*Work to complete*:
Without any pictures, restate the full set of records below exactly.

*Records for this task*:
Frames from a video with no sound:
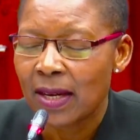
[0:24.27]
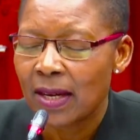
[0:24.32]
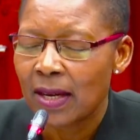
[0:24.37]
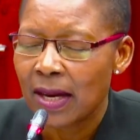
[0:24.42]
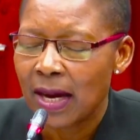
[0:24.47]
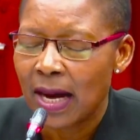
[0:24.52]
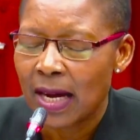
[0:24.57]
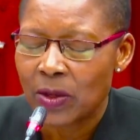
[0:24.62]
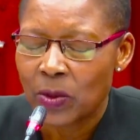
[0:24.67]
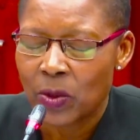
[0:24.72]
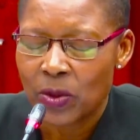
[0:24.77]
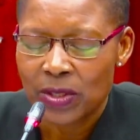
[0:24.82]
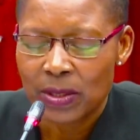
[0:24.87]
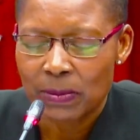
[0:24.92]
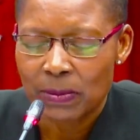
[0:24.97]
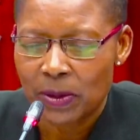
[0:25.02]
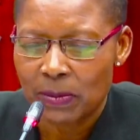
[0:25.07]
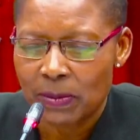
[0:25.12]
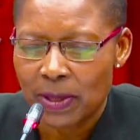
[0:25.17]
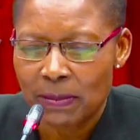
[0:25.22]
And
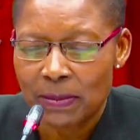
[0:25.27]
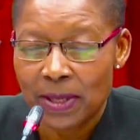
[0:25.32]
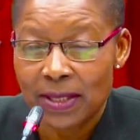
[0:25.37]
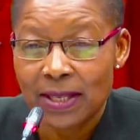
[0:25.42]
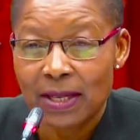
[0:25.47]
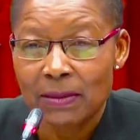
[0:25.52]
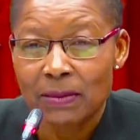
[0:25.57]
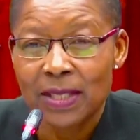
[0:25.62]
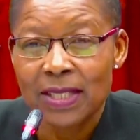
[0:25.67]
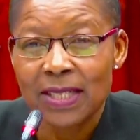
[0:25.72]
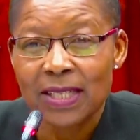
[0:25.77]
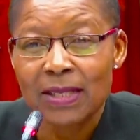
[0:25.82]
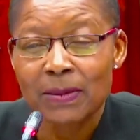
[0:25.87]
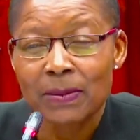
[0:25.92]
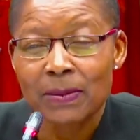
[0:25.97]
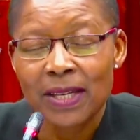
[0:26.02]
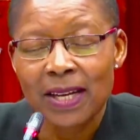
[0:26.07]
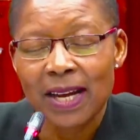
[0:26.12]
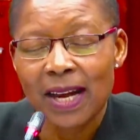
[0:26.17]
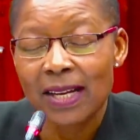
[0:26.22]
Honorable Members and
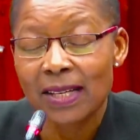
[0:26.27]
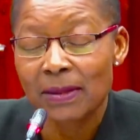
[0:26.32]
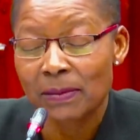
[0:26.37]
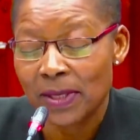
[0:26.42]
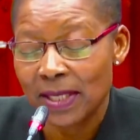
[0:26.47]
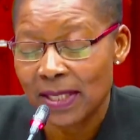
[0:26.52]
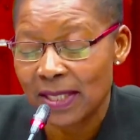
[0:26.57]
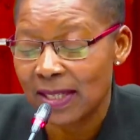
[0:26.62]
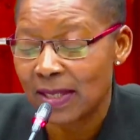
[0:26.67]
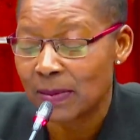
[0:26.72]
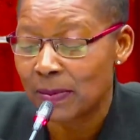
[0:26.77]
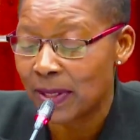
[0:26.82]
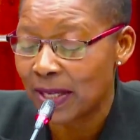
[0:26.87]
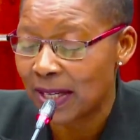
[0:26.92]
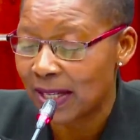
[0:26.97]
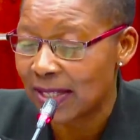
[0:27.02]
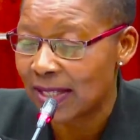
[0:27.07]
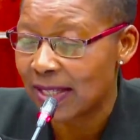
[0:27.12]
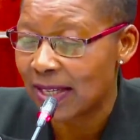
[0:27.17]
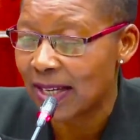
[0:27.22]
Mr.
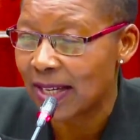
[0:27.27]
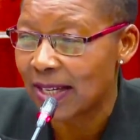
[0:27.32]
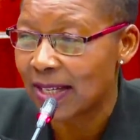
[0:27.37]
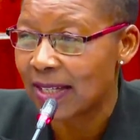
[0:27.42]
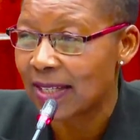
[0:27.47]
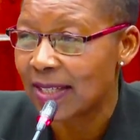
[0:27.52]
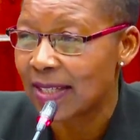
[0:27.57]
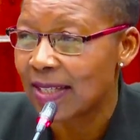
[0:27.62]
Speaker, sir,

*Completed task*:
Frames from a video with no sound:
[0:24.27]
[0:24.32]
[0:24.37]
[0:24.42]
[0:24.47]
[0:24.52]
[0:24.57]
[0:24.62]
[0:24.67]
[0:24.72]
[0:24.77]
[0:24.82]
[0:24.87]
[0:24.92]
[0:24.97]
[0:25.02]
[0:25.07]
[0:25.12]
[0:25.17]
[0:25.22]
And
[0:25.27]
[0:25.32]
[0:25.37]
[0:25.42]
[0:25.47]
[0:25.52]
[0:25.57]
[0:25.62]
[0:25.67]
[0:25.72]
[0:25.77]
[0:25.82]
[0:25.87]
[0:25.92]
[0:25.97]
[0:26.02]
[0:26.07]
[0:26.12]
[0:26.17]
[0:26.22]
Honorable Members and
[0:26.27]
[0:26.32]
[0:26.37]
[0:26.42]
[0:26.47]
[0:26.52]
[0:26.57]
[0:26.62]
[0:26.67]
[0:26.72]
[0:26.77]
[0:26.82]
[0:26.87]
[0:26.92]
[0:26.97]
[0:27.02]
[0:27.07]
[0:27.12]
[0:27.17]
[0:27.22]
Mr.
[0:27.27]
[0:27.32]
[0:27.37]
[0:27.42]
[0:27.47]
[0:27.52]
[0:27.57]
[0:27.62]
Speaker, sir,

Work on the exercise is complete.